Ob Sebastian Ruthenberg raucht, entzieht sich noch meinem Kenntnisstand, aber fingerfertig ist der Weltmeister allemal. Wenn er unter Strom steht, spielt er permanent mit drei Chips in der rechten Hand. Zwei öffnen sich einen Spalt breit, der Dritte tanzt darauf herum und rutscht nach einer geschickten Drehung schließlich dazwischen. Gerade hat der 24-Jährige, der insgesamt schon über 1,8 Millionen Dollar beim Pokern gewonnen hat, wieder einen fetten Pott eingestrichen und ich spüre akut das Bedürfnis, auch Geld zu gewinnen.
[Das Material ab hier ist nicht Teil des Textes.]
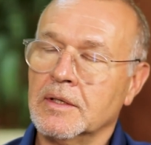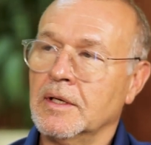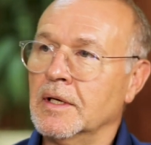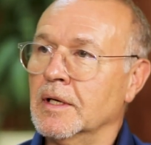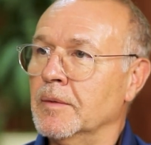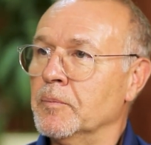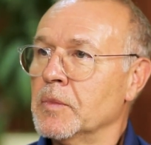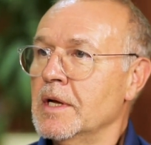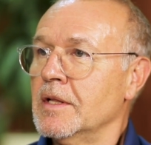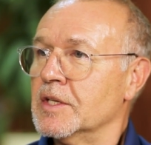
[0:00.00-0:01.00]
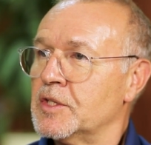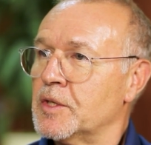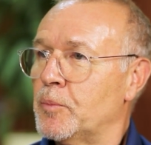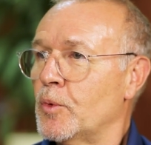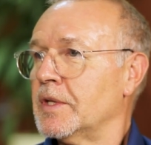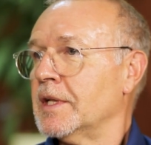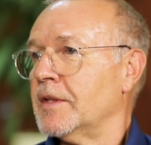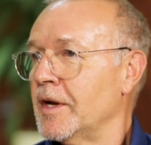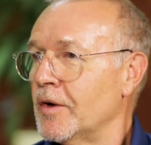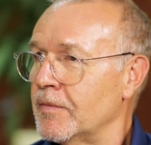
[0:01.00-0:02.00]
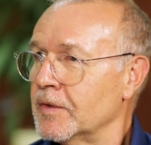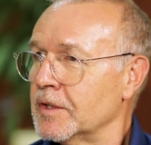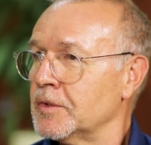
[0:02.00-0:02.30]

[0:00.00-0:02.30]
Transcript: the support that they offerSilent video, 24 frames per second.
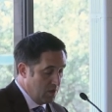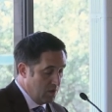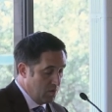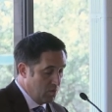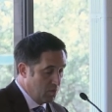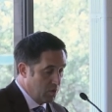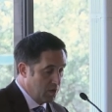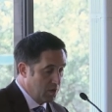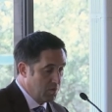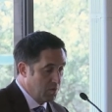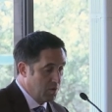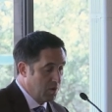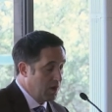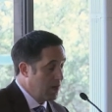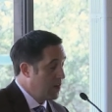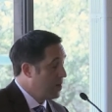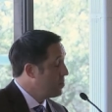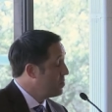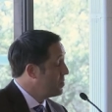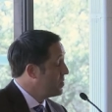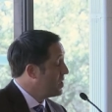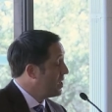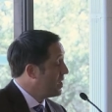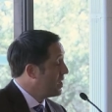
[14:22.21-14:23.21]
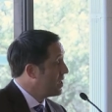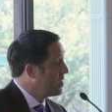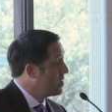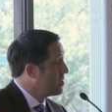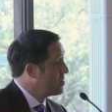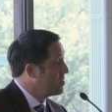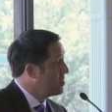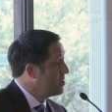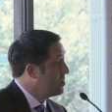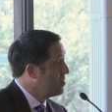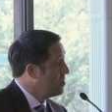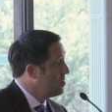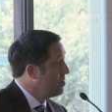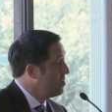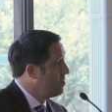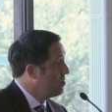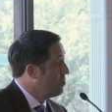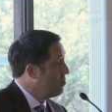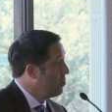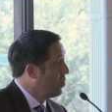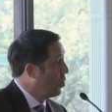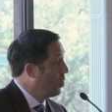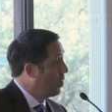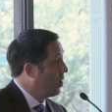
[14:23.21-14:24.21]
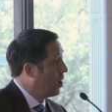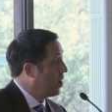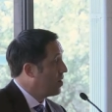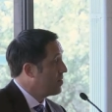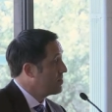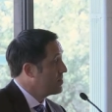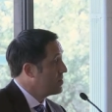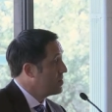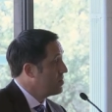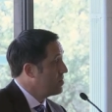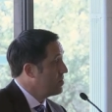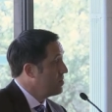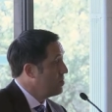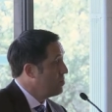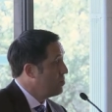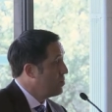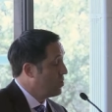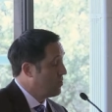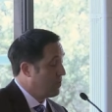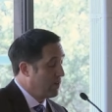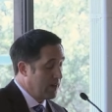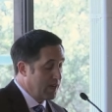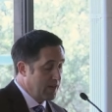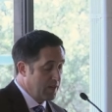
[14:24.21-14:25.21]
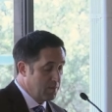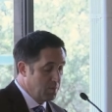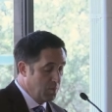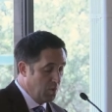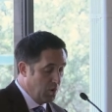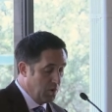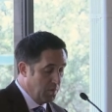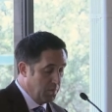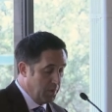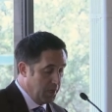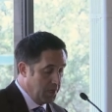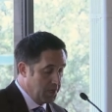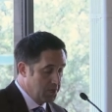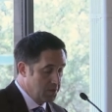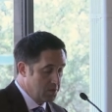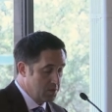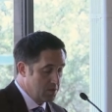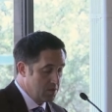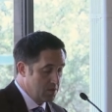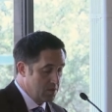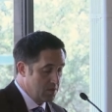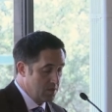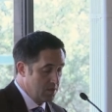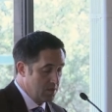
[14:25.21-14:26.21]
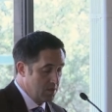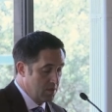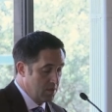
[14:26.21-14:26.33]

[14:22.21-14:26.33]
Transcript: We will update more often, provide more posts.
Und zwar schnell. Selten war der Weg zur ersten Million so kurz – entschlossen schlendere ich an die Roulette-Tische im großen Spiel.

Da meine Garderobenmarke die Nummer 27 ist und ich an einem 27. geboren bin, soll mich die 27 glücklich machen. Startkapital 50 Euro oder sagen wir lieber 5000. Man muss in einer Pokerkolumne ja nicht immer streng bei der bescheidenen Wahrheit bleiben. Ich setzte auf Sechser-Pakete inklusive der 27 und in den folgenden sieben Runden fallen die 22, 28, 5, 6, 22, 24 und 28! Dann bin ich pleite! Warum? Ich setzte am falschen Tisch! Dumm gelaufen. Trotzdem beruhigte ich mich rasch über den Verlust – bei Hamburgs Rotlichtlegende Karl-Heinz Schwensen, lief es nämlich auch nicht viel besser.

Auf dem Weg zurück in die Pokerhölle vibriert es in meiner Hose. Eine gute Freundin ruft an und will wissen, was ich gerade so treibe. Ich erzähle sinngemäß von Zockermillionären, Roulette-Kesselgucken, Kiezgrößen und durchgestylten ausländischen Mitbürgerinnen, die diese im Kasino umflattern wie die Motten das Licht. Ich bestelle den nächsten Gin-Tonic und frage, was sie denn eigentlich gerade so treibt: „Ich korrigiere die Religionstests aus Klasse 3!“ Sie ist Grundschullehrerin und ich liebe es, wenn Welten aufeinander prallen…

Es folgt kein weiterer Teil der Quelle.